Justin Bayili, DG de l’ONAC

L’éveil éducation : Qu’est-ce qui vous a amené à organiser cette semaine commerciale ?

Justin Bayili : La semaine commerciale multisectorielle est une plate- forme que nous offrons à nos producteurs, que ce soit des produits de l’agriculture, des produits de l’élevage, de l’artisanat, de venir exposer leurs potentiels produits au cours de l’année 2008, mais surtout pouvoir réaliser des chiffres d’affaires. Nous avons voulu saisir l’opportunité justement des fêtes de fin d’année qui sont des périodes où nous constatons un certain engouement pour la consommation pour rapprocher nos productions des consommateurs dans la ville de Ouagadougou.

Quelle sera la suite de cette première expérience ?

Au regard des chiffres d’affaires réalisés, de l’engouement que l’on observe par ci par là de la part des consommateurs pour acheter les produits exposés, nous pensons que l’occasion nous sera donnée de rééditer cette manifestation probablement en décembre 2009.

Selon vous y a t- il de l’engouement de la part des consommateurs pour les produits locaux ?
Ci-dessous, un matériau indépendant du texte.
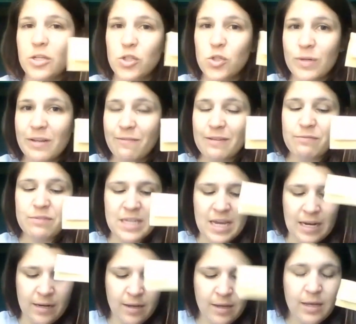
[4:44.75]
in
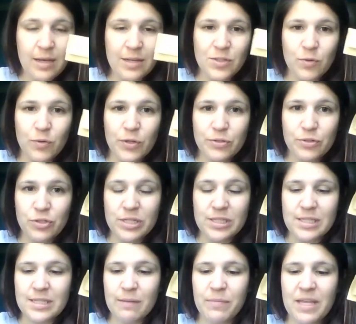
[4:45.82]
2015. And so here's
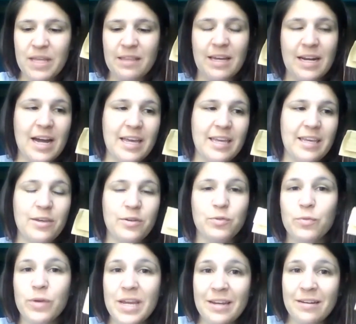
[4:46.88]
just something that I can
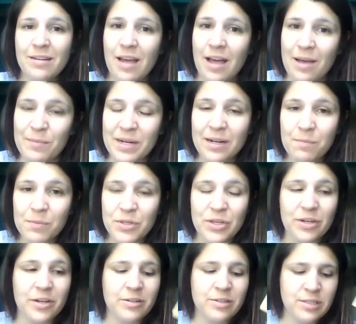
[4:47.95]
read in a couple
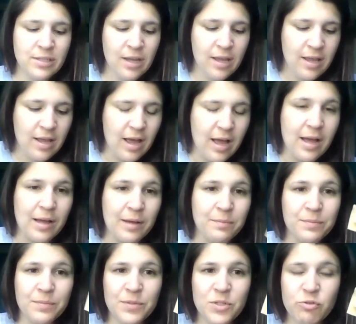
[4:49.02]
years
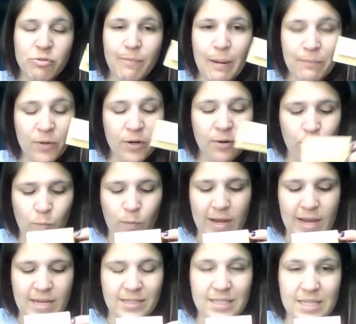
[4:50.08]
to remember
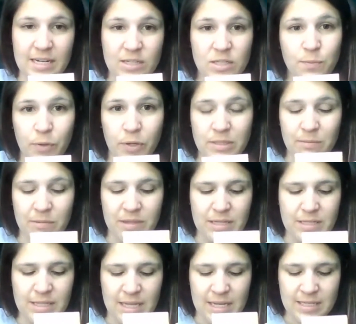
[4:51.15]
why I decided to put some of
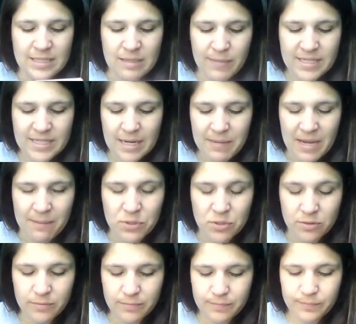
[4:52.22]
these things in my time
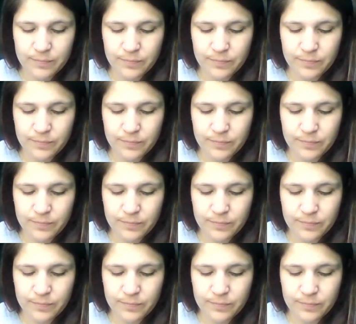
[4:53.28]
capsule.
Malheureusement il le faut le reconnaître, en dehors de certains produits, les Burkinabè ont des habitudes de consommation un peu extraverties, c’est- à- dire tournées généralement vers la consommation des produits extérieurs. A travers ces manifestations que nous organisons, nous amenons les consommateurs burkinabè à apprécier la qualité des produits exposés et nous avons constaté depuis le début de la semaine les quantités de riz qui sont sorties, les quantités de produits notamment liés au beurre de karité, les produits cosmétiques que les gens achètent, nous pensons de plus en plus que les Burkinabè vont se tourner davantage vers les produits intérieurs. Il est clair que l’environnement international aidant, notamment avec la crise internationale, la vie chère il est de plus en plus certain qu’on sera obligé non seulement de stimuler davantage notre production mais également d’amener les Burkinabè à consommer cette production.

On remarque également que le riz de Bagré n’est souvent pas disponible en quantité sur le marché, qu’est-ce qui explique cela ?

Si le marché est là il va falloir que nous travaillions à accroître davantage la production pour qu’elle soit en phase avec le marché. Dans ce sens nous avons vu les échantillons qui nous ont été présentés ici notamment les nouveaux types d’emballage. Il faut reconnaître que nous sommes dans un système de production moderne et il est difficile de produire et d’aller mettre sur le marché sans s’assurer que ce produit sera acheté. Mais les échantillons présentés ont vraiment attiré l’attention des consommateurs, et nous restons convaincus que ça va inciter davantage également les producteurs à opter pour ce genre d’emballage pour leurs produits. Il est clair que dès lors que le produit est là, il appartient aux structures chargées de la commercialisation de créer les cadres nécessaires pour faciliter justement la vente et l’écoulement de ces produits. Nous pensons que les manifestations commerciales que nous organisons au niveau national vont dans le sens de favoriser cette commercialisation.